• [INPUT DATA]
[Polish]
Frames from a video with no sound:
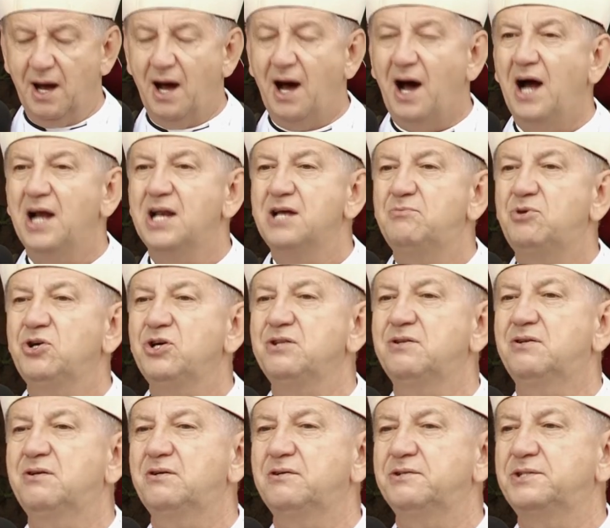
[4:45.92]
Ale moi
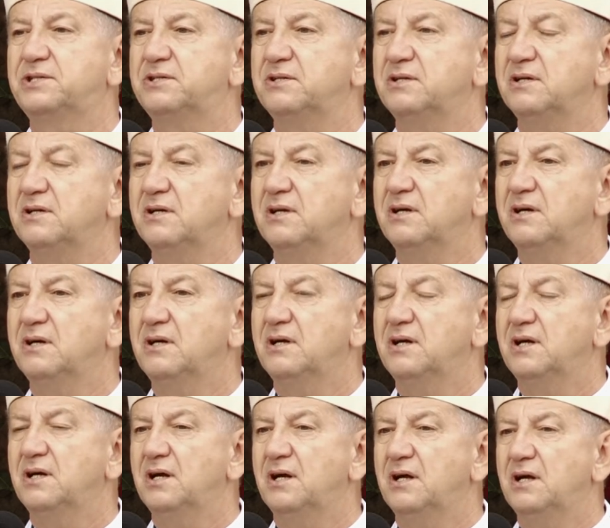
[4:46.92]
drodzy,
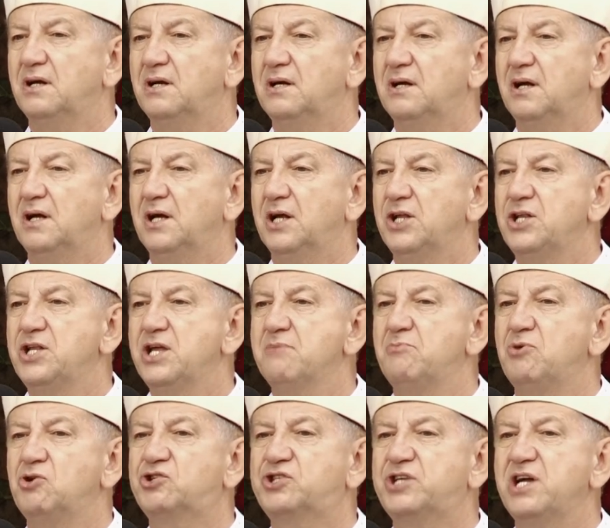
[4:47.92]
nie
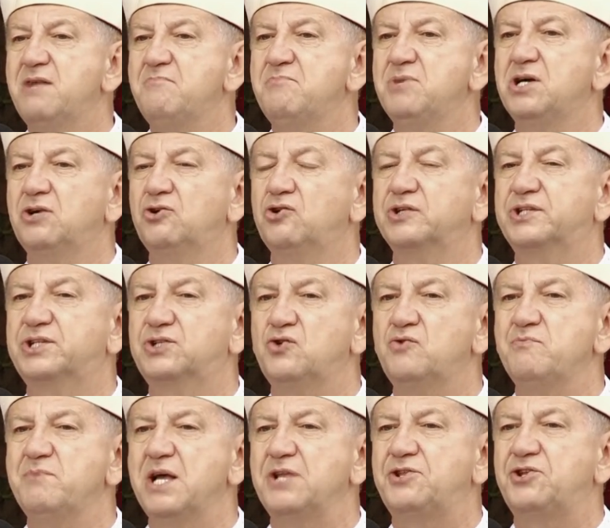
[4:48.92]
możemy
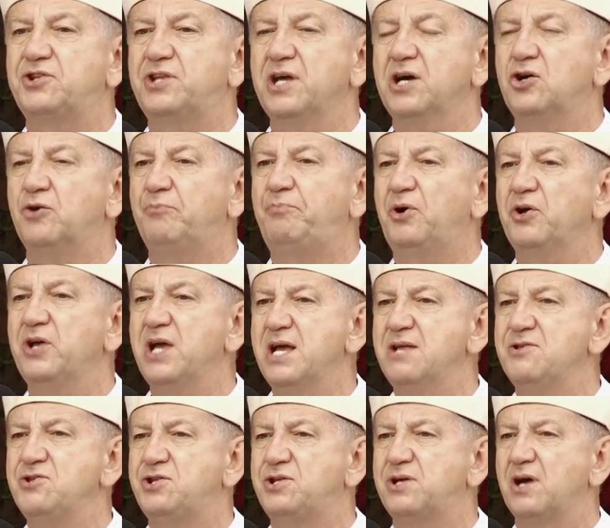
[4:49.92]
rozumieć tego
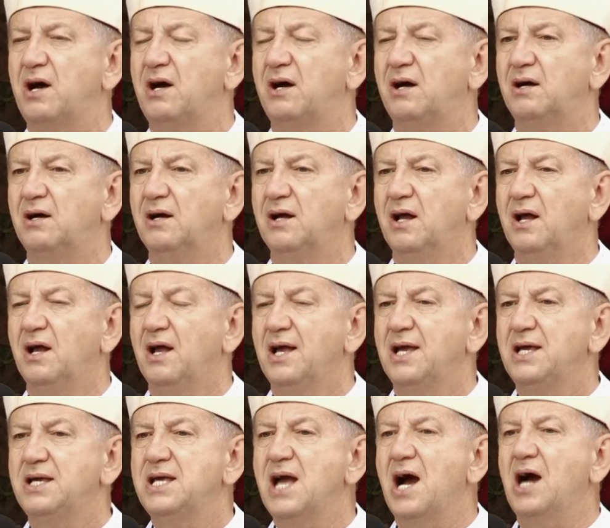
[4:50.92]
pojęcia
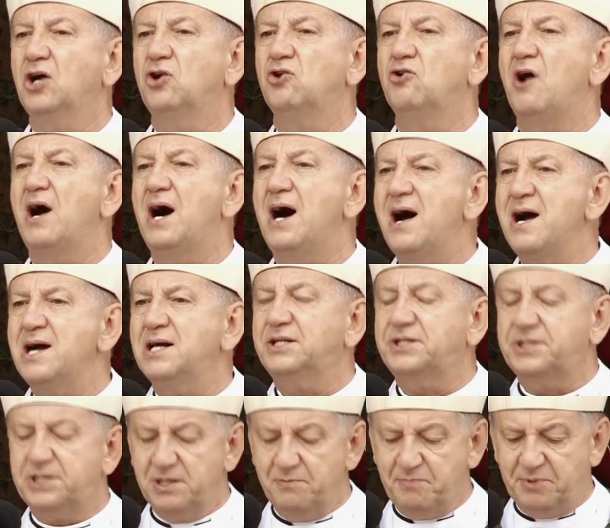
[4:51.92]
jako
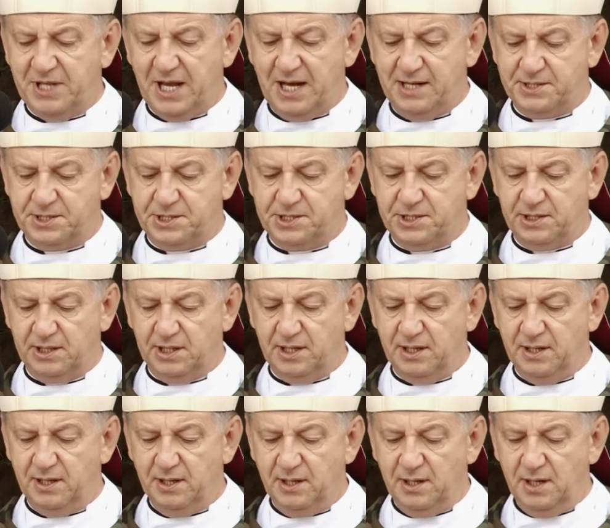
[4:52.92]
akceptację
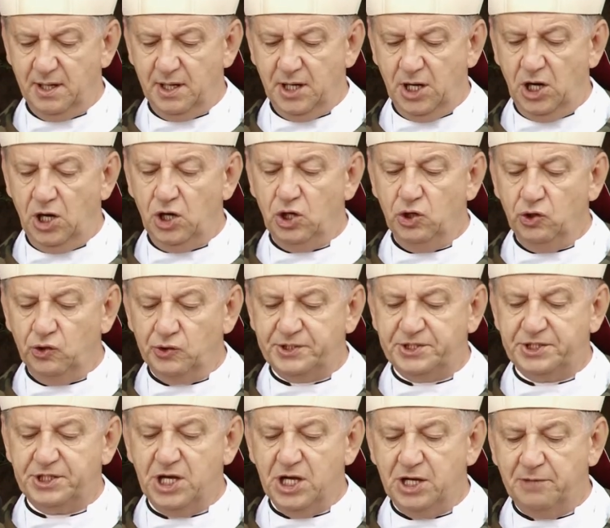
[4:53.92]

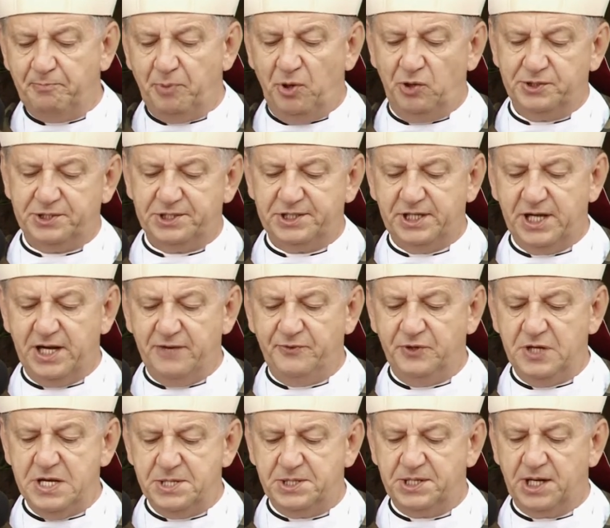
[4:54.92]
ludzkich postaw
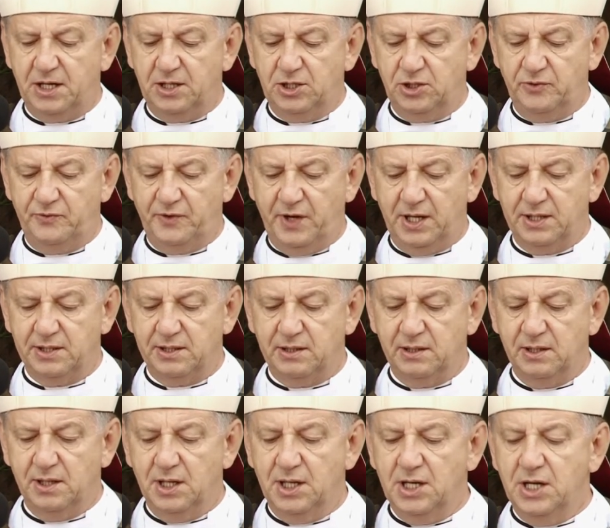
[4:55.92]
i zachowań
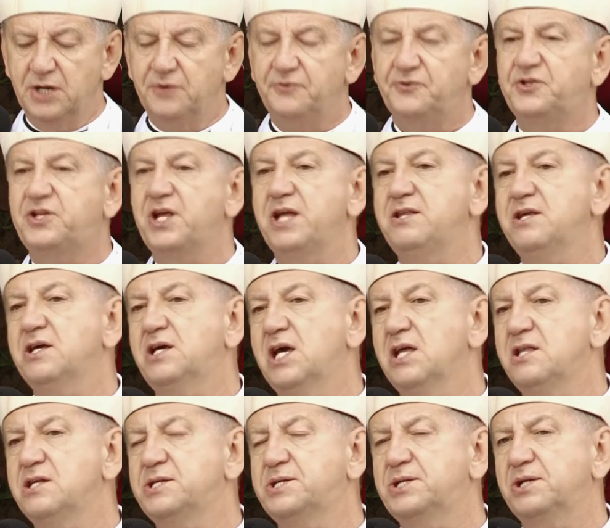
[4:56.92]
wtedy,
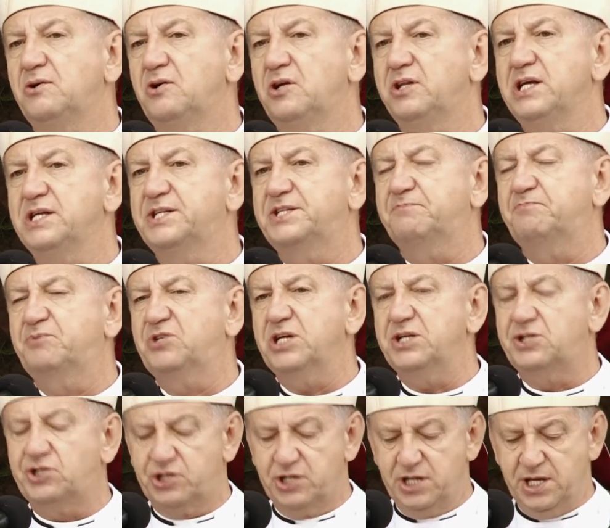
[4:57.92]
kiedy są one
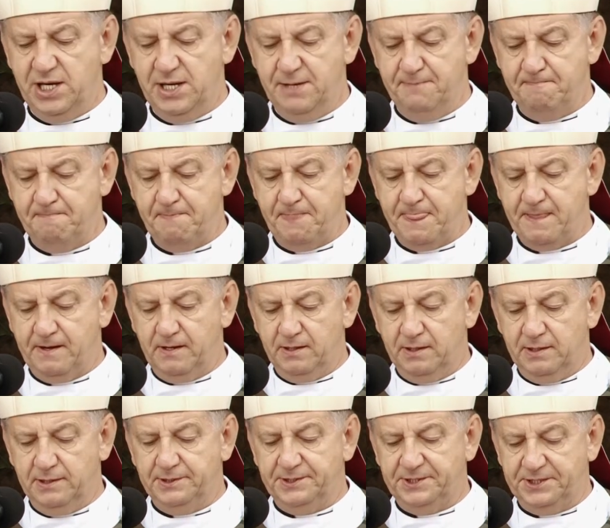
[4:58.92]
sprzeczne
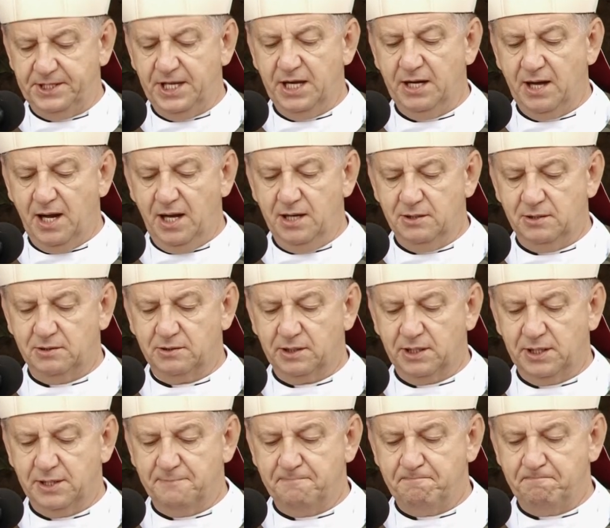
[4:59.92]
z
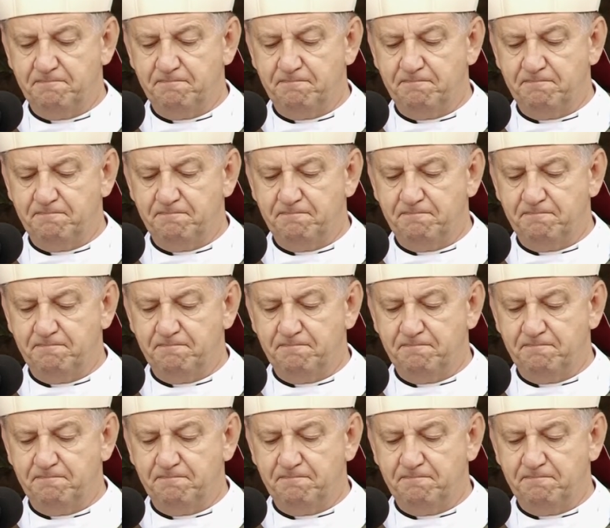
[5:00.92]
dekalogiem.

• [WHAT THE TASK REQUIRES] Pictures aside, return all of the material exactly as written.

• [RESULT FOR THIS TASK]
[Polish]
Frames from a video with no sound:
[4:45.92]
Ale moi
[4:46.92]
drodzy,
[4:47.92]
nie
[4:48.92]
możemy
[4:49.92]
rozumieć tego
[4:50.92]
pojęcia
[4:51.92]
jako
[4:52.92]
akceptację
[4:53.92]

[4:54.92]
ludzkich postaw
[4:55.92]
i zachowań
[4:56.92]
wtedy,
[4:57.92]
kiedy są one
[4:58.92]
sprzeczne
[4:59.92]
z
[5:00.92]
dekalogiem.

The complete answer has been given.